Is having one month of IONM training during neurophysiology fellowship considered enough to practice IONM or should I get more exposure ?

Thanks

I don't think time matters. There is no board or anything for IONM . If you feel competent then you can do it, at your own risk.
 
There is actually a board for it, I think.
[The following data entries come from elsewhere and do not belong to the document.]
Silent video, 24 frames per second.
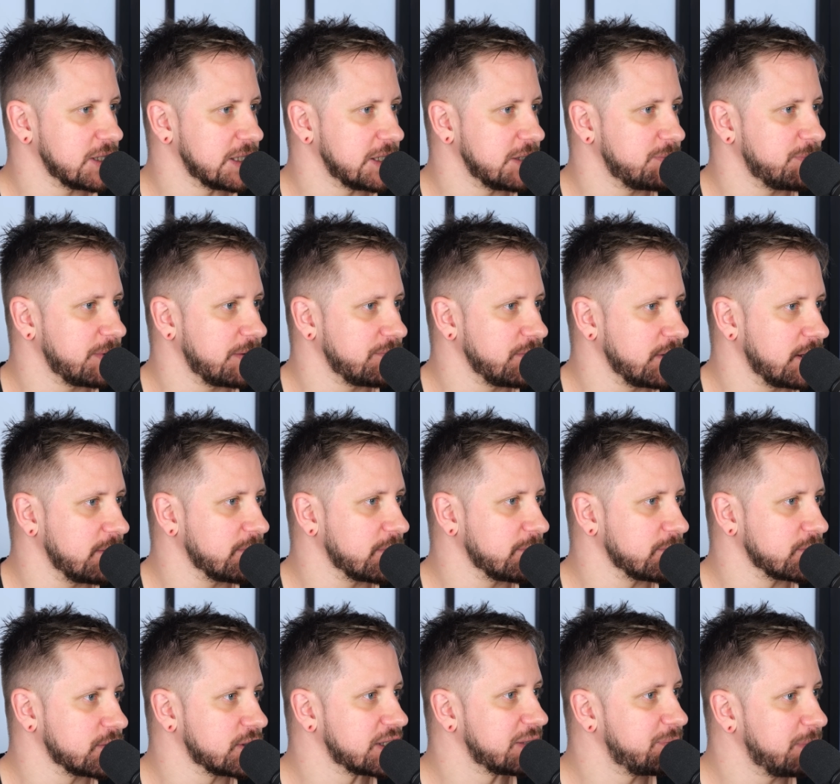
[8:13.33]
że jesteś prawnikiem, to
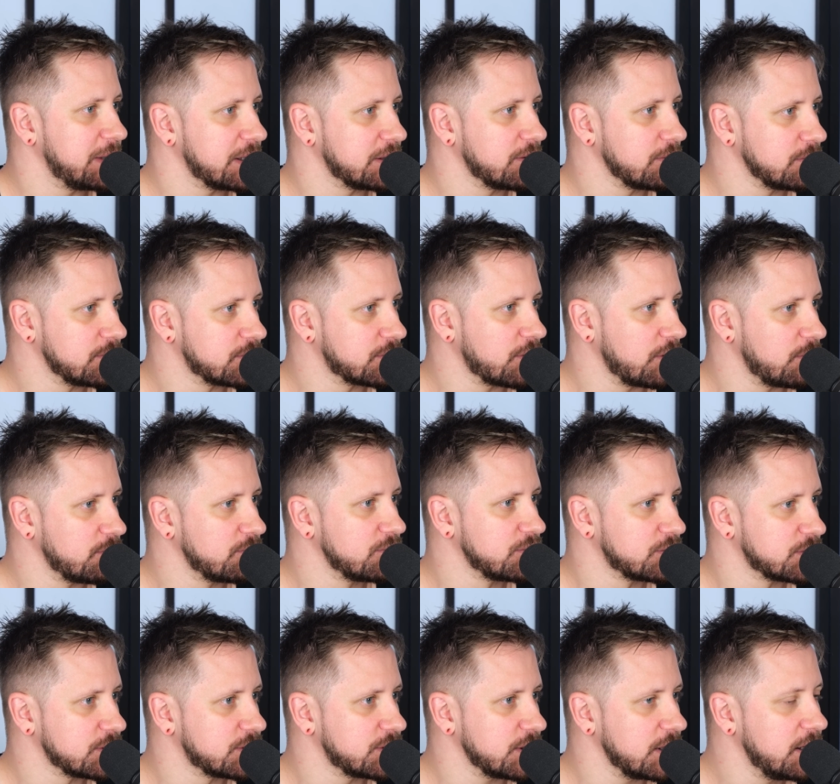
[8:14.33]
możesz spierdolić
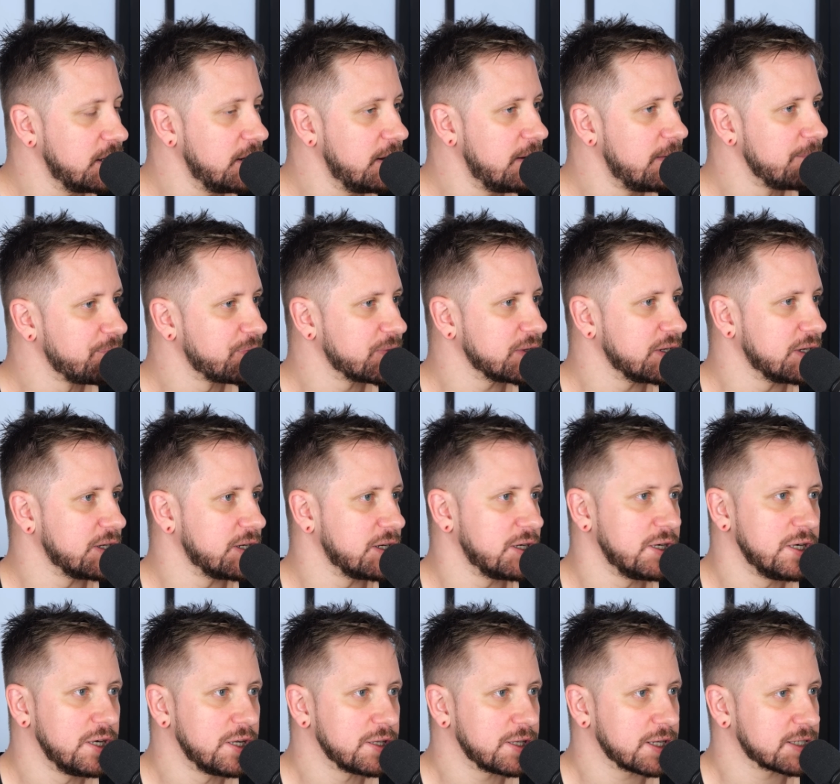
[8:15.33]
komuś życie. E,
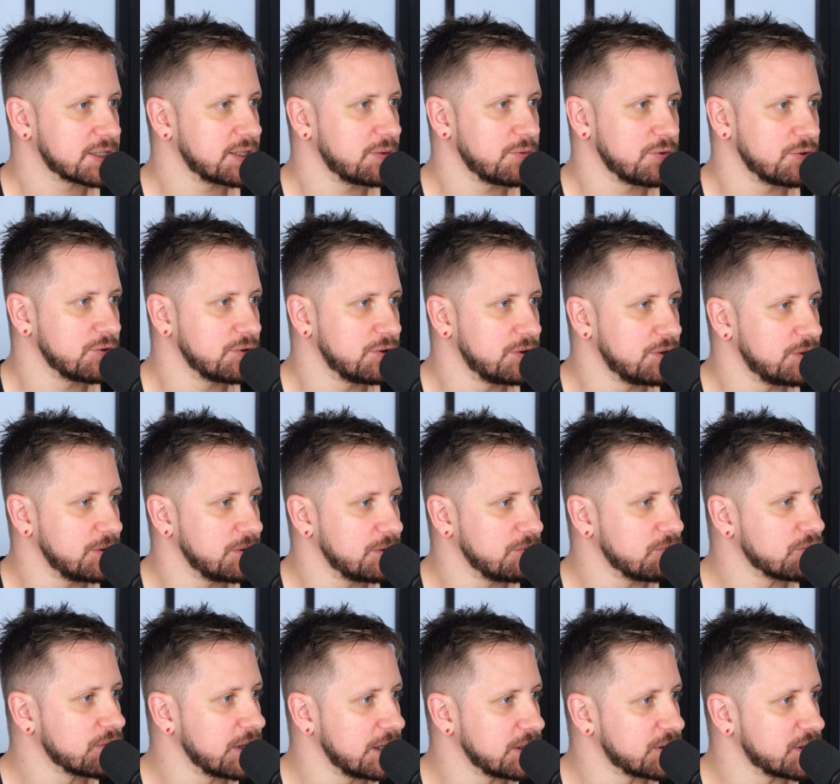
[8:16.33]
tak samo
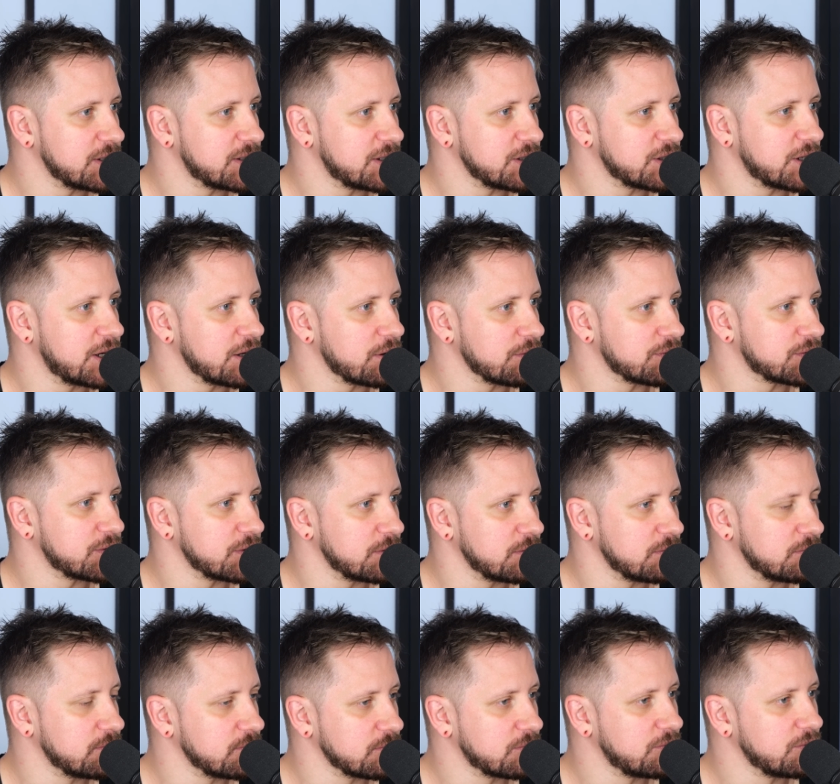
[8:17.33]
udajesz, że jesteś
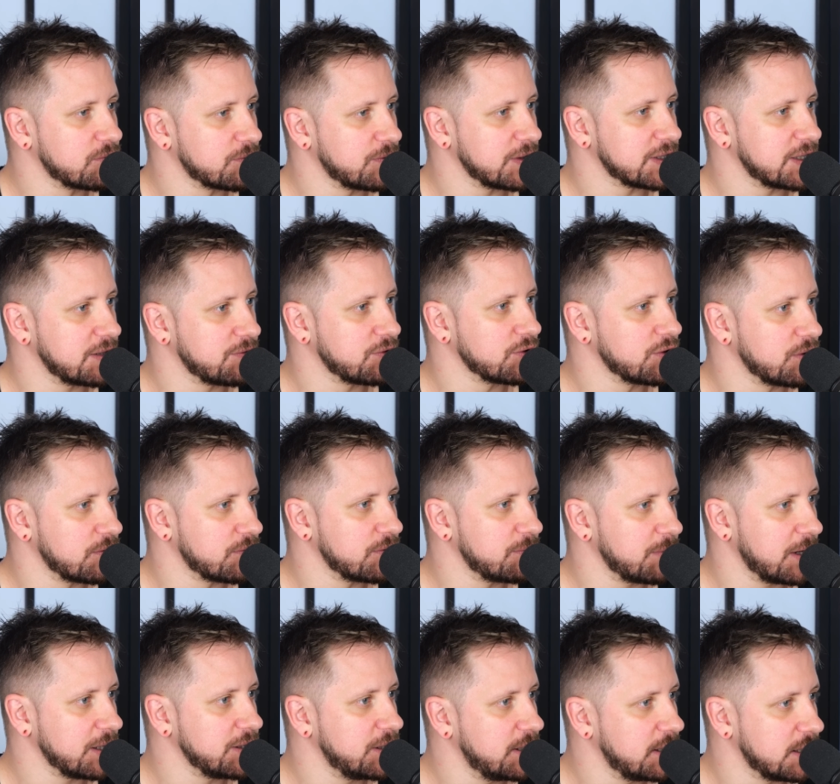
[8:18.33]
kierowcą kurwa
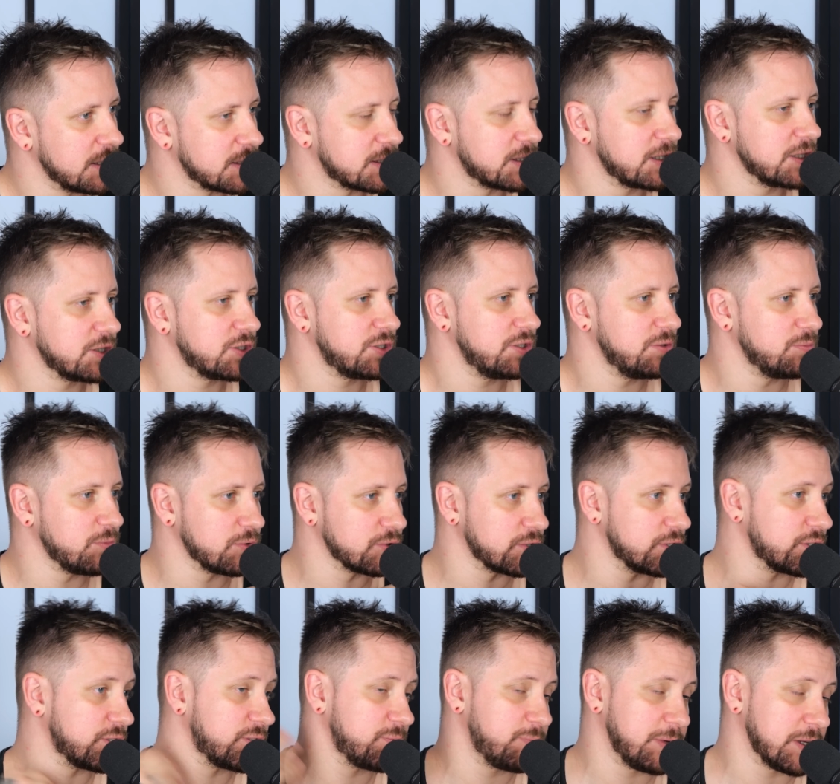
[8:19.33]
zawodowym, a nie jesteś i
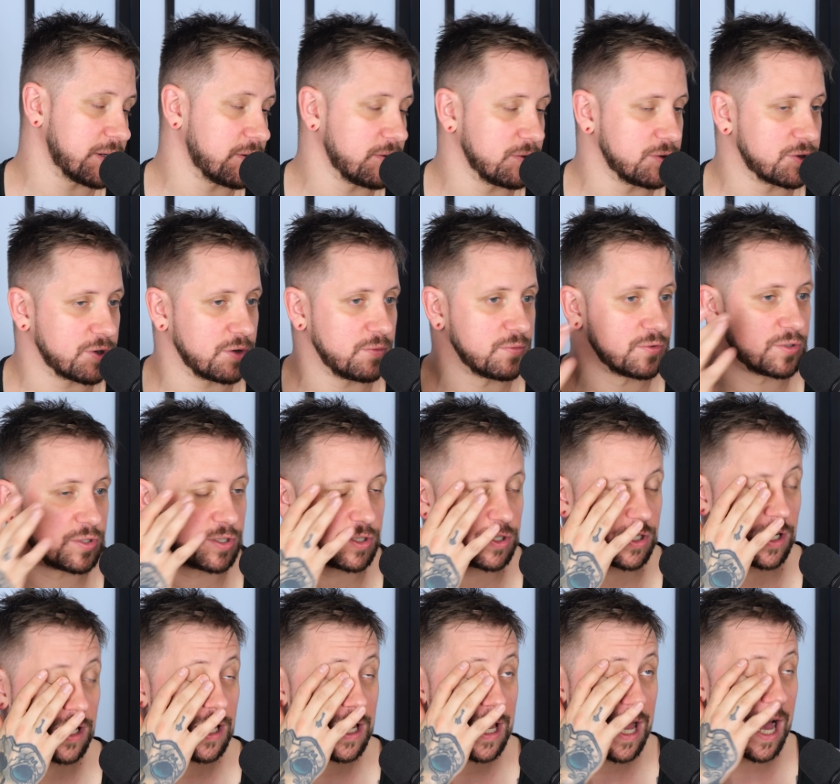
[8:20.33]
możesz spierdolić komuś no, ale
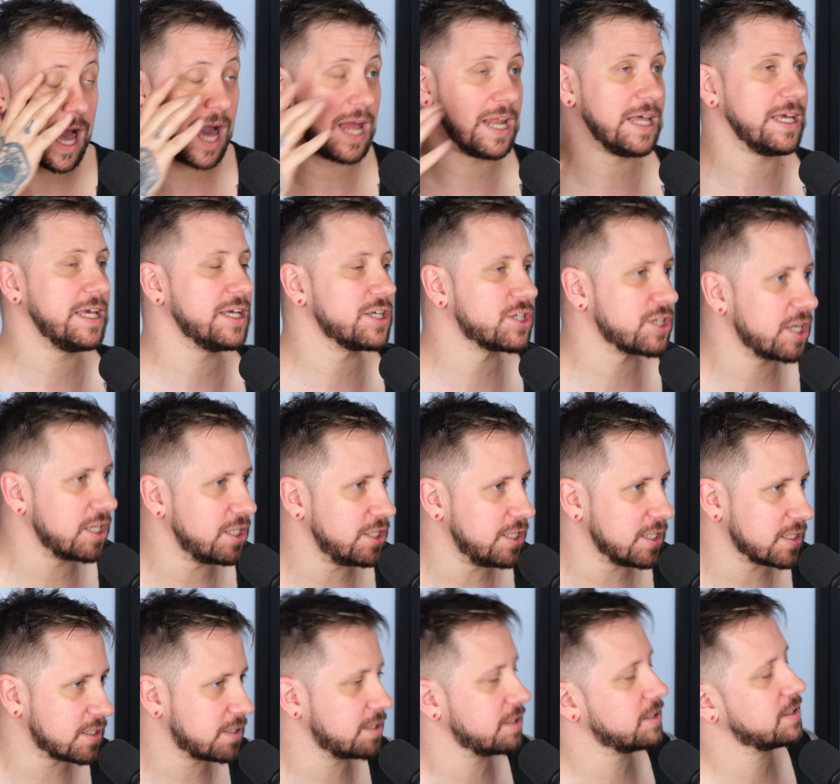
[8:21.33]
życie. To, wiesz, ale jeżeli
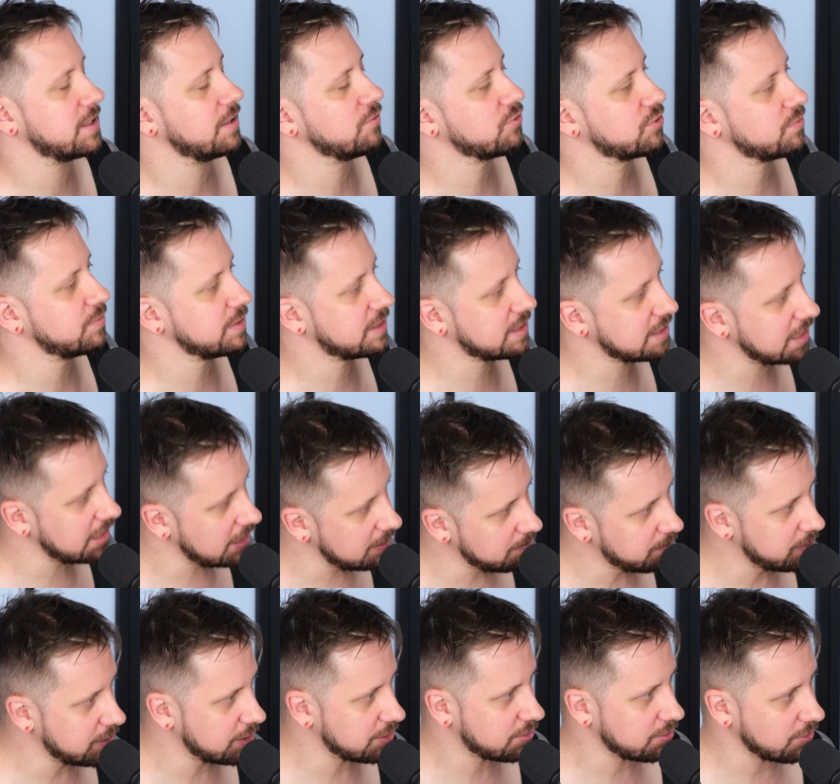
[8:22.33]
jesteś no. załóżmy
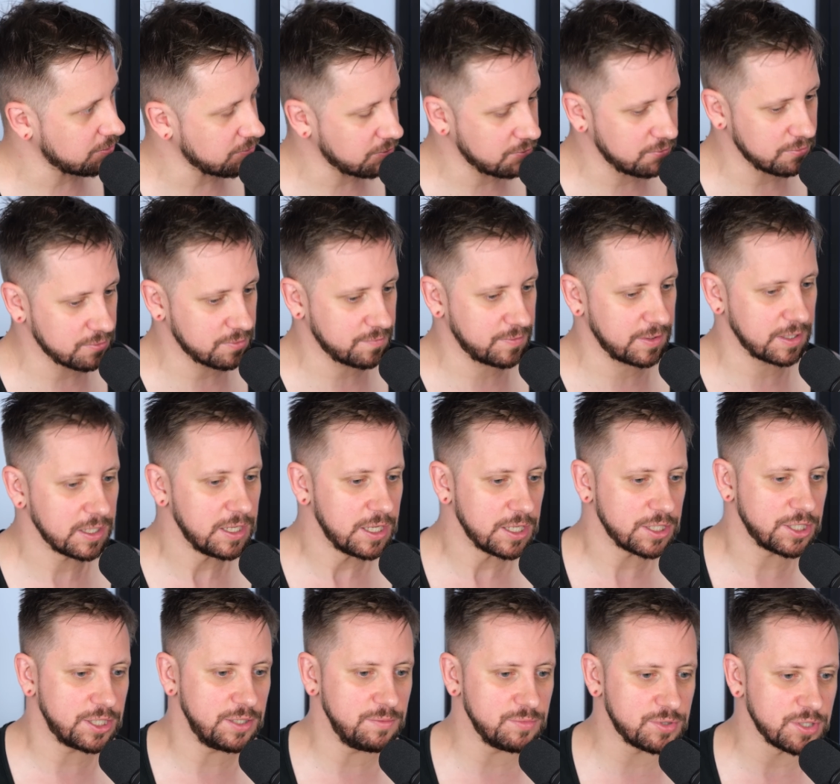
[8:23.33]
celebrytą kurwa,
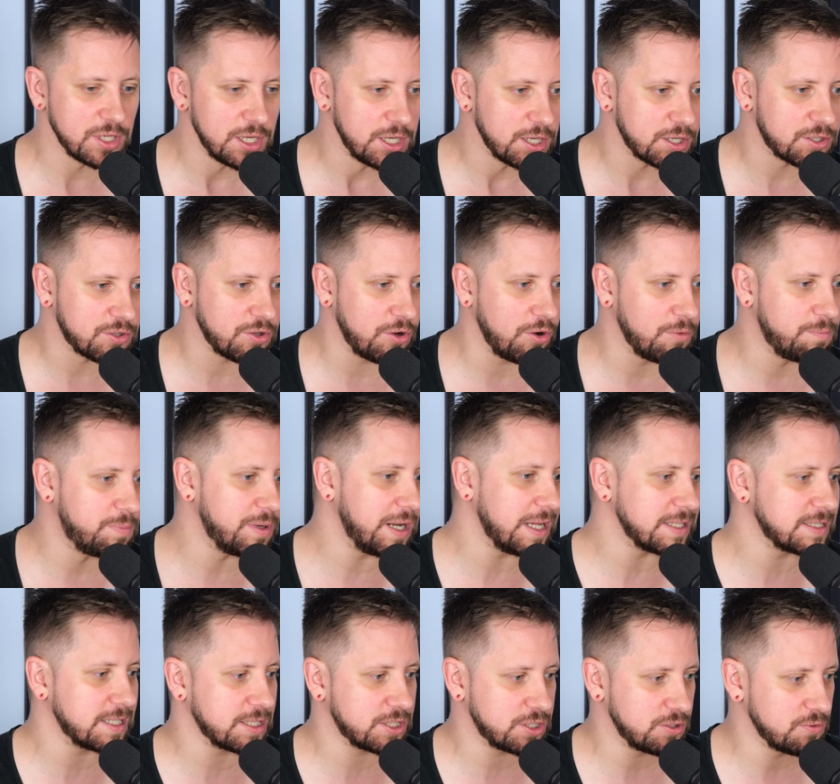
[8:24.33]
kimś, kto
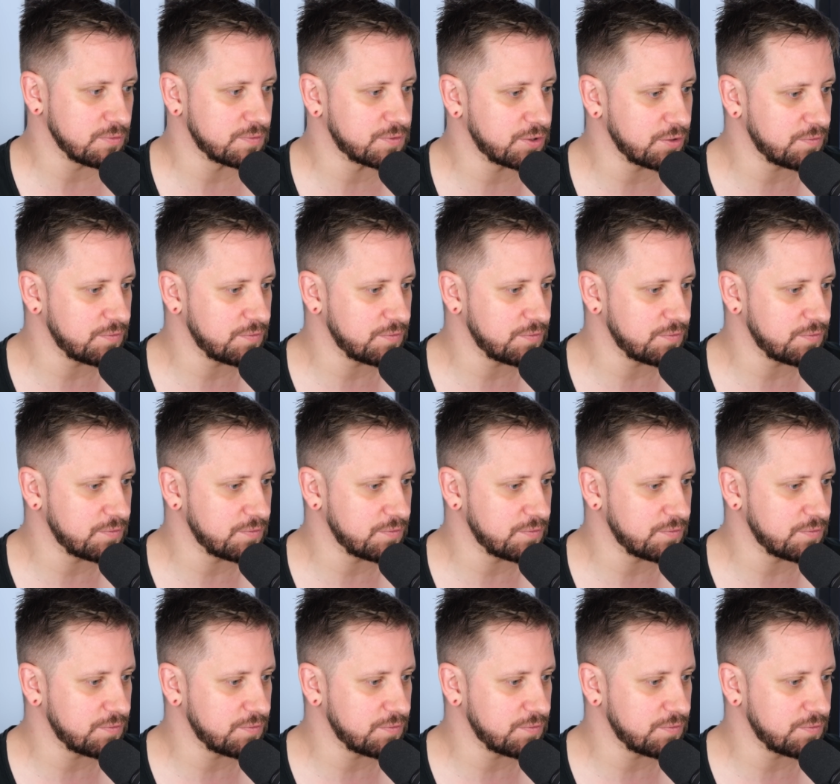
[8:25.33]
obraca się w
The ABCN (american board of clinical neurophysiology) offers "tracks" such as LTM (epilepsy monitoring), ICU EEG, etc. One of the tracks if I am not mistaken is IOM.
 
There is actually a board for it, I think. The ABCN (american board of clinical neurophysiology) offers "tracks" such as LTM (epilepsy monitoring), ICU EEG, etc. One of the tracks if I am not mistaken is IOM.

Ok I stand corrected. I didn't know- thanks!

But may be you could still do it without boards. Im guessing people don't take all tracks (LTM, ICU for eg) when they finish fellowship and still probably do both
 
I realize this is an old thread, but regarding the same topic of intraoperative neuromonitoring, I have seen both neurologists and PM&R perform IONM. How does a PM&R physician gain the experience enough to perform IONM, since the few IONM fellowships, I believe, do not take PM&R?
 
I am interested in this topic as well. On other threads, it was suggested that board-certified neurophysiologists, even with little-to-no intraoperative monitoring training, could get IOM jobs, and the companies hiring them would train them. From what I understand, hospitals require ABPN Neurophysiology or Epilepsy certification for IOM, hence companies are willing to hire and train such physicians. Is this accurate? I don't believe PM&R physicians can be newly-credentialed to perform IOM anymore; those who are doing it must have been grandfathered in in the distant past (again, please correct me if I'm wrong).